====== EXTRACTED INFORMATION

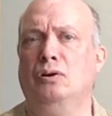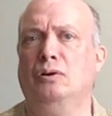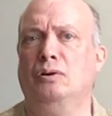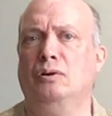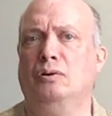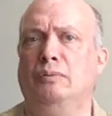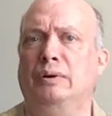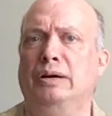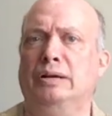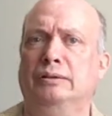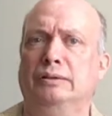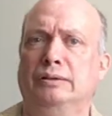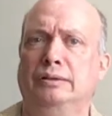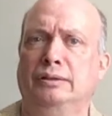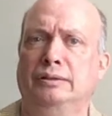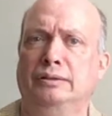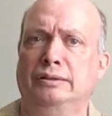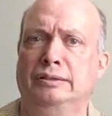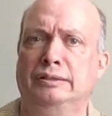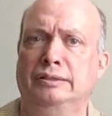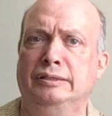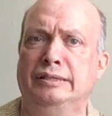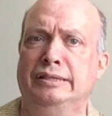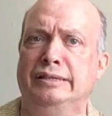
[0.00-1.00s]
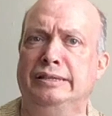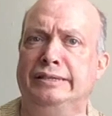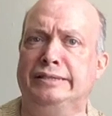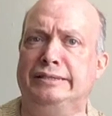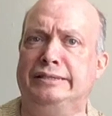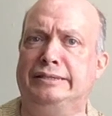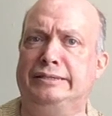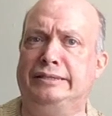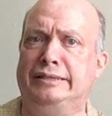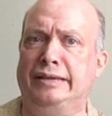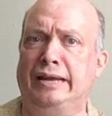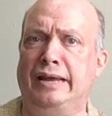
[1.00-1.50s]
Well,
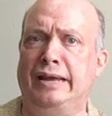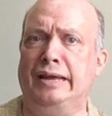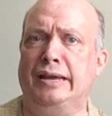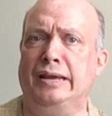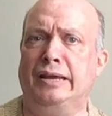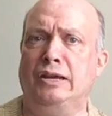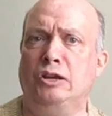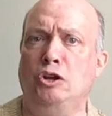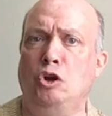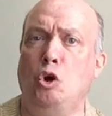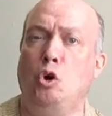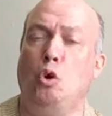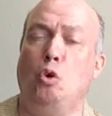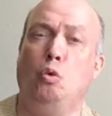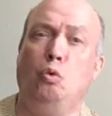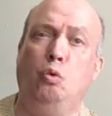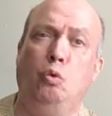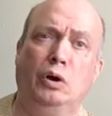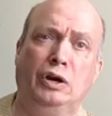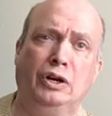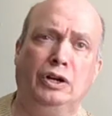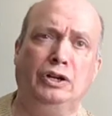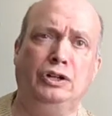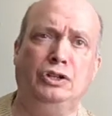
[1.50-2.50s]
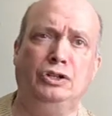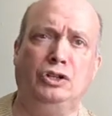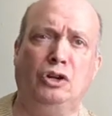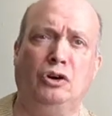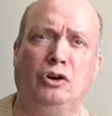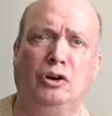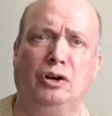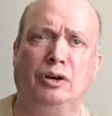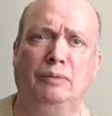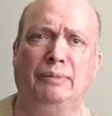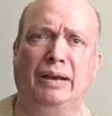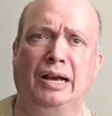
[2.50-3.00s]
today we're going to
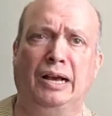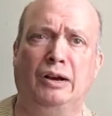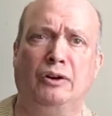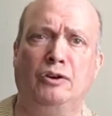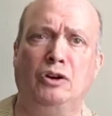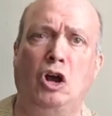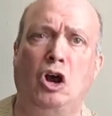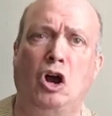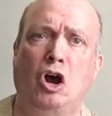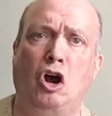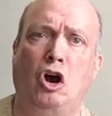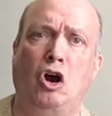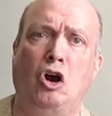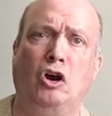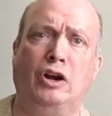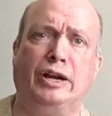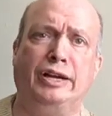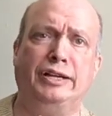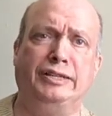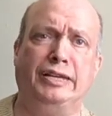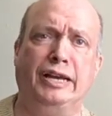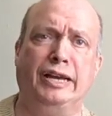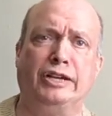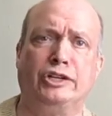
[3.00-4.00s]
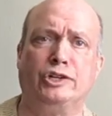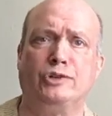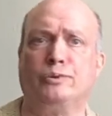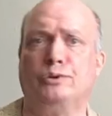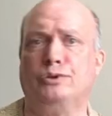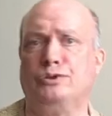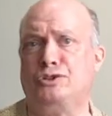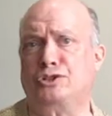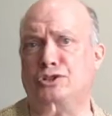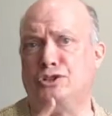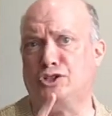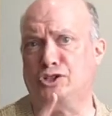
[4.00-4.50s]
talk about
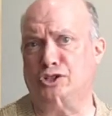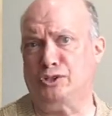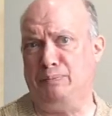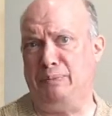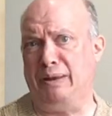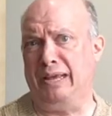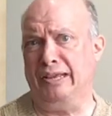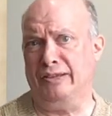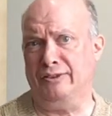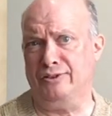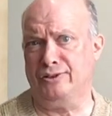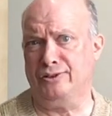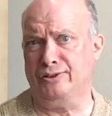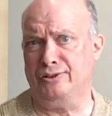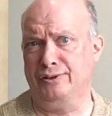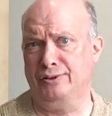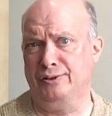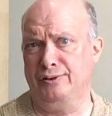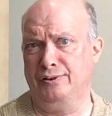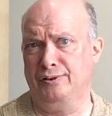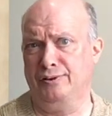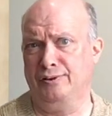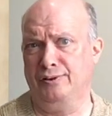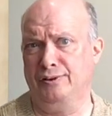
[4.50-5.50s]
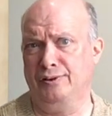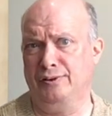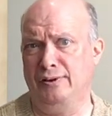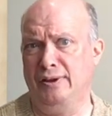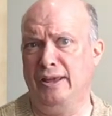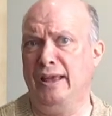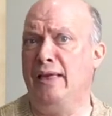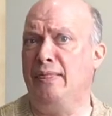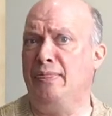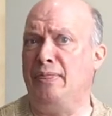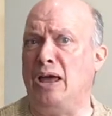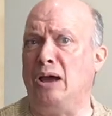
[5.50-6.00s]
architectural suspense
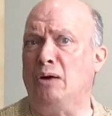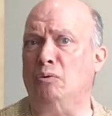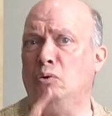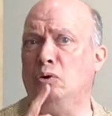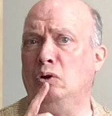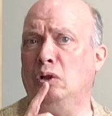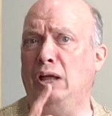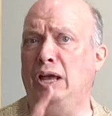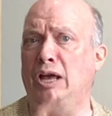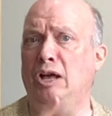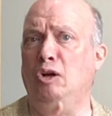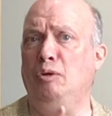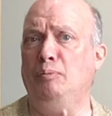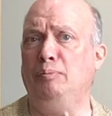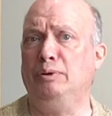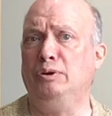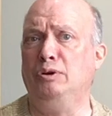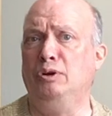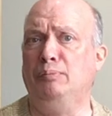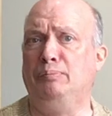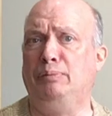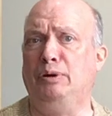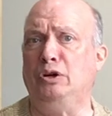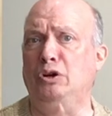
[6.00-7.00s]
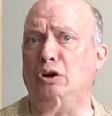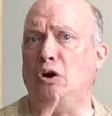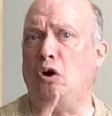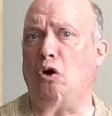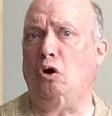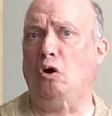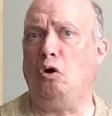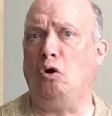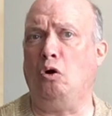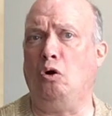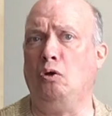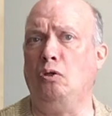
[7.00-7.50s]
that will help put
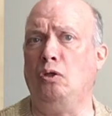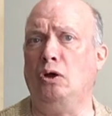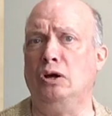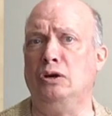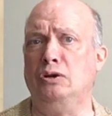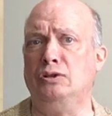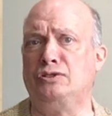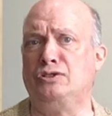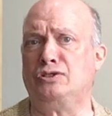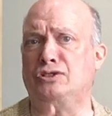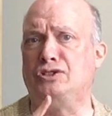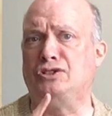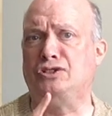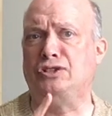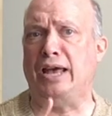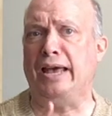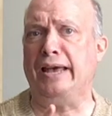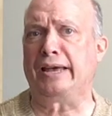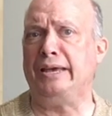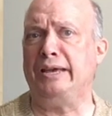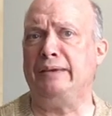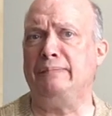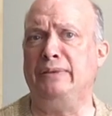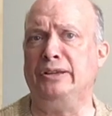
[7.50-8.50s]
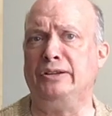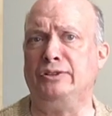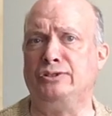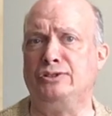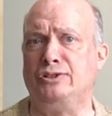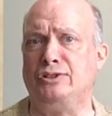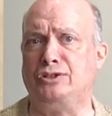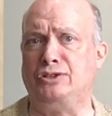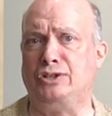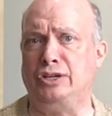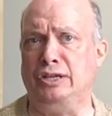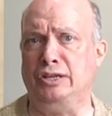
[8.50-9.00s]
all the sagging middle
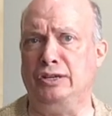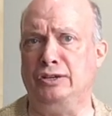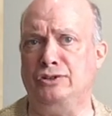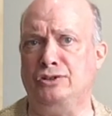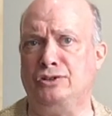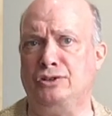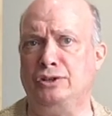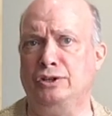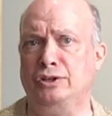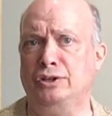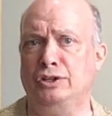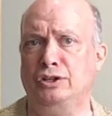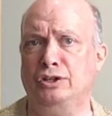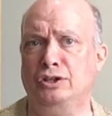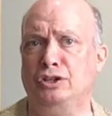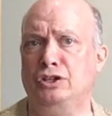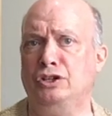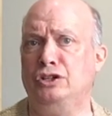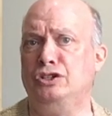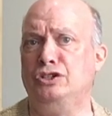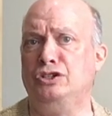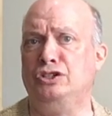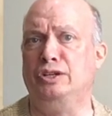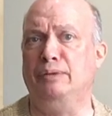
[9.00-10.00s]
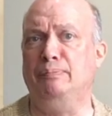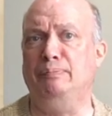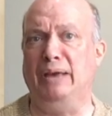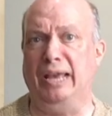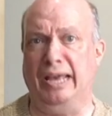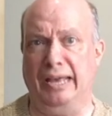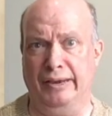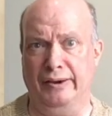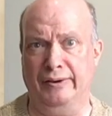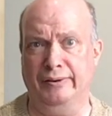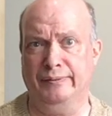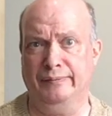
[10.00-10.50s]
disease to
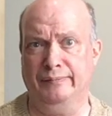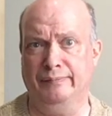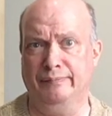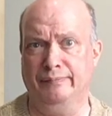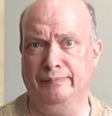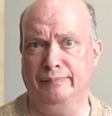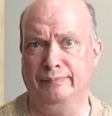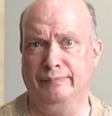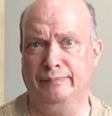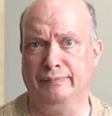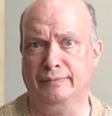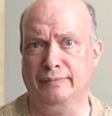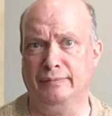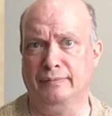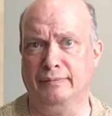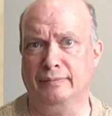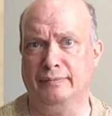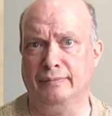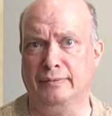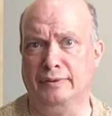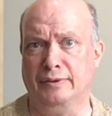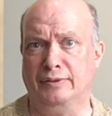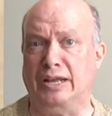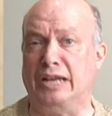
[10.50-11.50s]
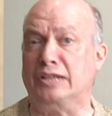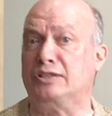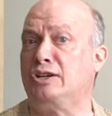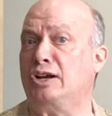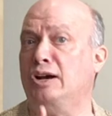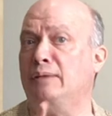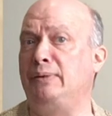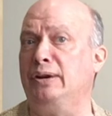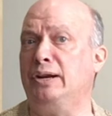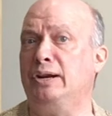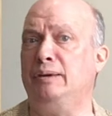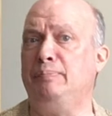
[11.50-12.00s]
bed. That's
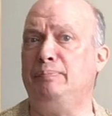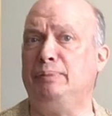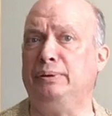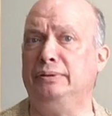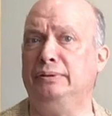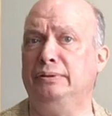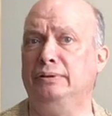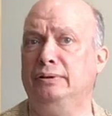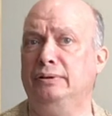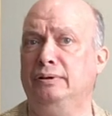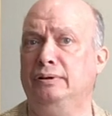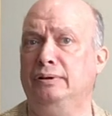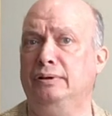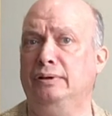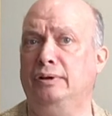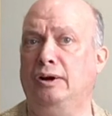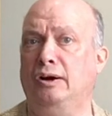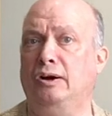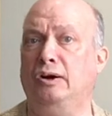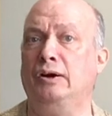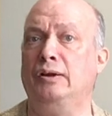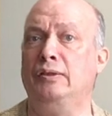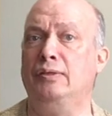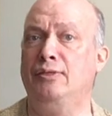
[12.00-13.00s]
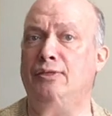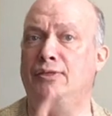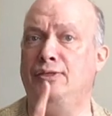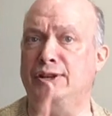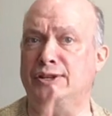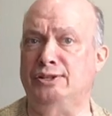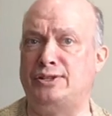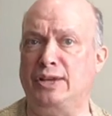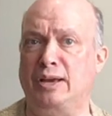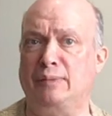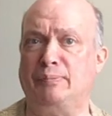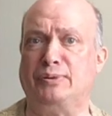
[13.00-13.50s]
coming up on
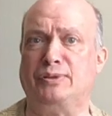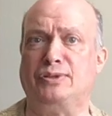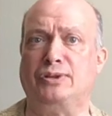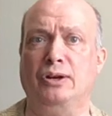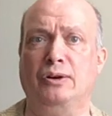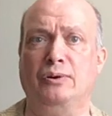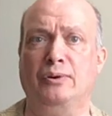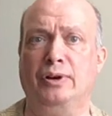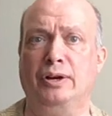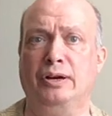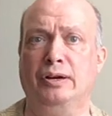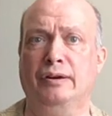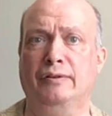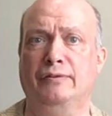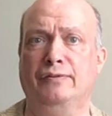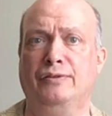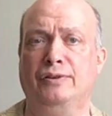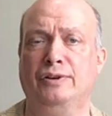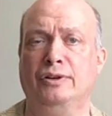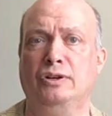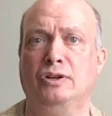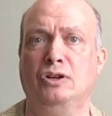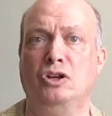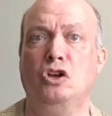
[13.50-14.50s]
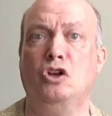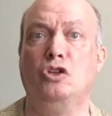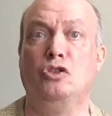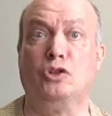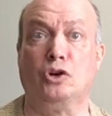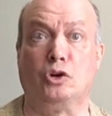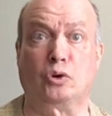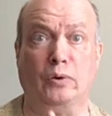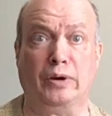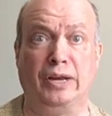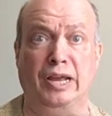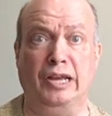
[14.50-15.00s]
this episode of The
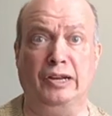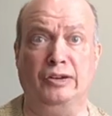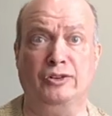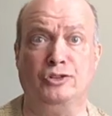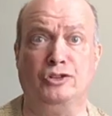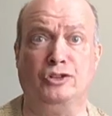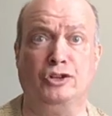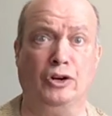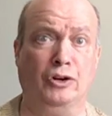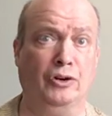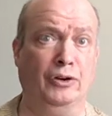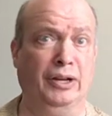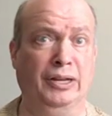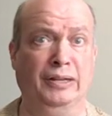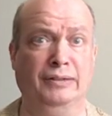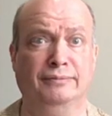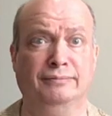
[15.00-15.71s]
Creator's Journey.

============

ASSIGNMENT:
Where a line contains "[1.00-1.50s]", begin there and transcribe every line through the last one of the records above, exactly and with no pictures.

ANSWER BOX:
[1.00-1.50s]
Well,
[1.50-2.50s]
[2.50-3.00s]
today we're going to
[3.00-4.00s]
[4.00-4.50s]
talk about
[4.50-5.50s]
[5.50-6.00s]
architectural suspense
[6.00-7.00s]
[7.00-7.50s]
that will help put
[7.50-8.50s]
[8.50-9.00s]
all the sagging middle
[9.00-10.00s]
[10.00-10.50s]
disease to
[10.50-11.50s]
[11.50-12.00s]
bed. That's
[12.00-13.00s]
[13.00-13.50s]
coming up on
[13.50-14.50s]
[14.50-15.00s]
this episode of The
[15.00-15.71s]
Creator's Journey.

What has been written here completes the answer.